Instructions to follow -
In full and word for word, copy the listing; no pictures belong in the copy.
[[ Material for this exercise, beginning ]]
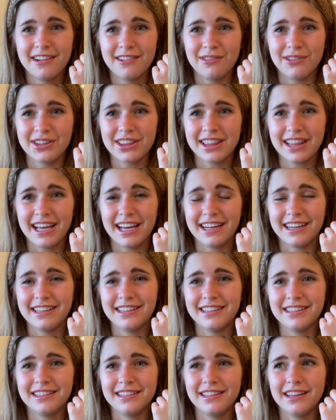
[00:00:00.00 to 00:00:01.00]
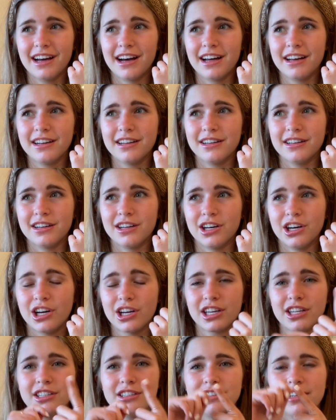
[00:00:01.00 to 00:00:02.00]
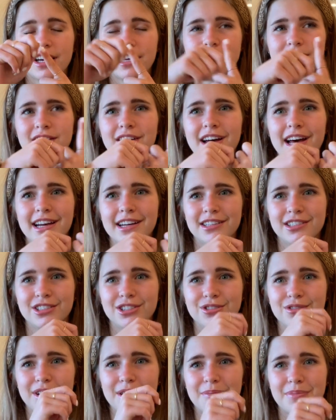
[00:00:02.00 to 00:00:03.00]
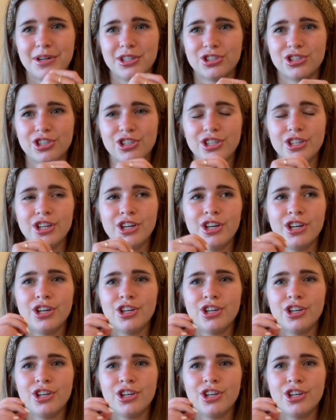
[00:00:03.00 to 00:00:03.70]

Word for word: with like not a hook and I don't know how to do it but she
[[ Material for this exercise, end ]]
The answer -
[00:00:00.00 to 00:00:01.00]
[00:00:01.00 to 00:00:02.00]
[00:00:02.00 to 00:00:03.00]
[00:00:03.00 to 00:00:03.70]

Word for word: with like not a hook and I don't know how to do it but she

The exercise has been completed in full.